First, most of the time you think you need something like this, you don't; it's a sign that you're trying to treat Python like Java, and the solution is to step back and ask why you need a factory.
Often, the simplest thing to do is to just have a constructor with defaulted/optional/keyword arguments. Even cases that you'd never write that way in Java—even cases where overloaded constructors would feel wrong in C++ or ObjC—may look perfectly natural in Python. For example, size = Size(bytes=20)
, or size = Size(20, Size.BYTES)
look reasonable. For that matter, a Bytes(20)
class that inherits from Size
and adds absolutely nothing but an __init__
overload looks reasonable. And these are trivial to define:
def __init__(self, *, bits=None, bytes=None, kilobits=None, kilobytes=None):
Or:
BITS, BYTES, KILOBITS, KILOBYTES = 1, 8, 1024, 8192 # or object(), object(), object(), object()

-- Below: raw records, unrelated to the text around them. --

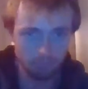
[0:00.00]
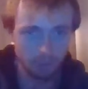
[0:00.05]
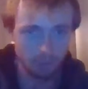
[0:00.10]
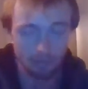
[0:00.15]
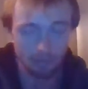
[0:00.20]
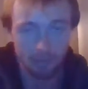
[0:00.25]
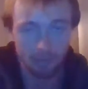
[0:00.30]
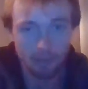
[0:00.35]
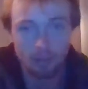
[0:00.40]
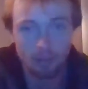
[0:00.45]

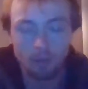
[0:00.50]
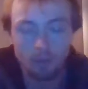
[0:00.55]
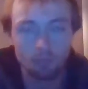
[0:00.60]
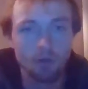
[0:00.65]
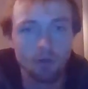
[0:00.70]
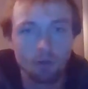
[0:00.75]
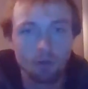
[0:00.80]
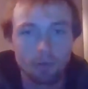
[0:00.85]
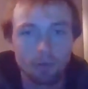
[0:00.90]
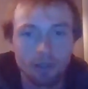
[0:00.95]
pardon
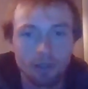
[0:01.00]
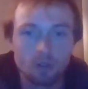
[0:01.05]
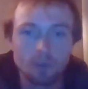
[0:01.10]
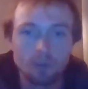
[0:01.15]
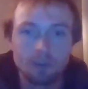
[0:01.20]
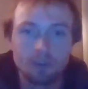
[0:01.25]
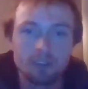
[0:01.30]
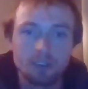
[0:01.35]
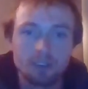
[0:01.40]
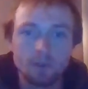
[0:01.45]
would not be
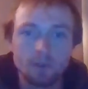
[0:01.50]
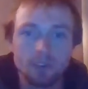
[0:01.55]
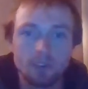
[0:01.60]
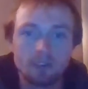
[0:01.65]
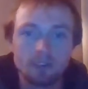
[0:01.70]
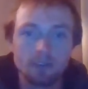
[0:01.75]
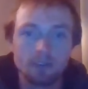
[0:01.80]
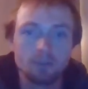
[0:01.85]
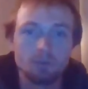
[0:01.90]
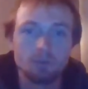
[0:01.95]
enjoying this
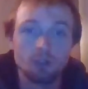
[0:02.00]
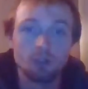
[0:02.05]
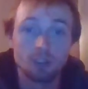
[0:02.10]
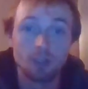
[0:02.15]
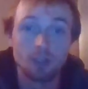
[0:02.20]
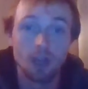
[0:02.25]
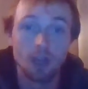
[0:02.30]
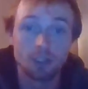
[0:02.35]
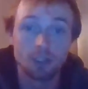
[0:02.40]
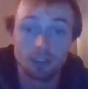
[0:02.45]
series as much
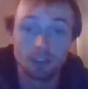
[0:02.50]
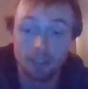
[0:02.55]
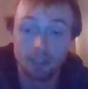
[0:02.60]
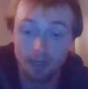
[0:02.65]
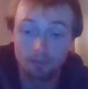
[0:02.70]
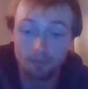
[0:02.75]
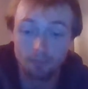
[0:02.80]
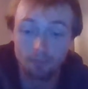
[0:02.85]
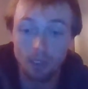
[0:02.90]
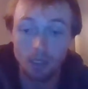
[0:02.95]
as I actually
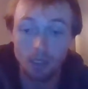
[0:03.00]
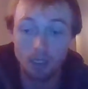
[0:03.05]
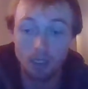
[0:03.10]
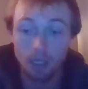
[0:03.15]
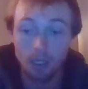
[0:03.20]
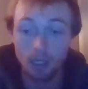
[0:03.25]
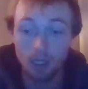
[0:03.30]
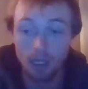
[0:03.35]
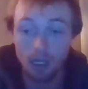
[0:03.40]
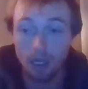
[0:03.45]
am.
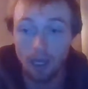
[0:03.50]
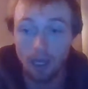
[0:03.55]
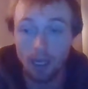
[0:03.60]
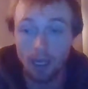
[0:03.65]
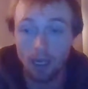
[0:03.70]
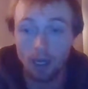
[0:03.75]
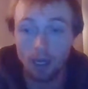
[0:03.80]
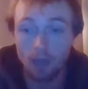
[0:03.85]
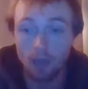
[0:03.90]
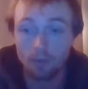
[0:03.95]

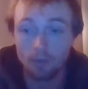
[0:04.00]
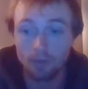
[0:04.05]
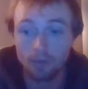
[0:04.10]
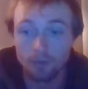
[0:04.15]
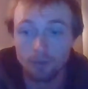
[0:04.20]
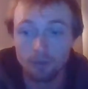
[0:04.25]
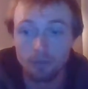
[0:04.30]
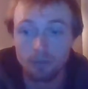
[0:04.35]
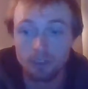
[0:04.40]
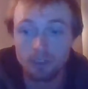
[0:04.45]
I want
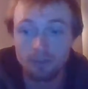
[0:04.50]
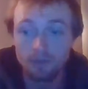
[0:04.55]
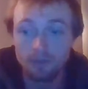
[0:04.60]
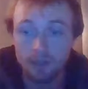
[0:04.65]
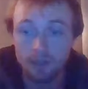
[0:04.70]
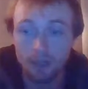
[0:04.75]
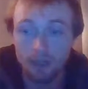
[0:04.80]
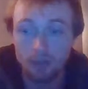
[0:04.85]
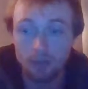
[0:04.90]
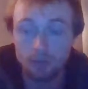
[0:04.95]
to do a massive
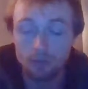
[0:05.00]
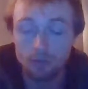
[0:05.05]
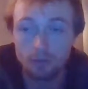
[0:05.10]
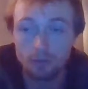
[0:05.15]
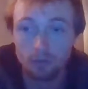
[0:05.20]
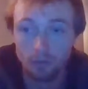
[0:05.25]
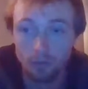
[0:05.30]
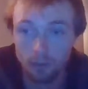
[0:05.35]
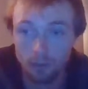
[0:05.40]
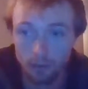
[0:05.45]
thank out
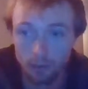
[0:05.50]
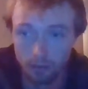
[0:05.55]
to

def __init__(self, count, unit=Size.BITS):
But, sometimes you do need factory functions. So, what do you do then? Well, there are two kinds of things that are often lumped together into "factories".
A @classmethod
is the idiomatic way to do an "alternate constructor"—there are examples all over the stdlib—itertools.chain.from_iterable
, datetime.datetime.fromordinal
, etc.
A function is the idiomatic way to do an "I don't care what the actual class is" factory. Look at, e.g., the built-in open
function. Do you know what it returns in 3.3? Do you care? Nope. That's why it's a function, not io.TextIOWrapper.open
or whatever.
Your given example seems like a perfectly legitimate use case, and fits pretty clearly into the "alternate constructor" bin (if it doesn't fit into the "constructor with extra arguments" bin).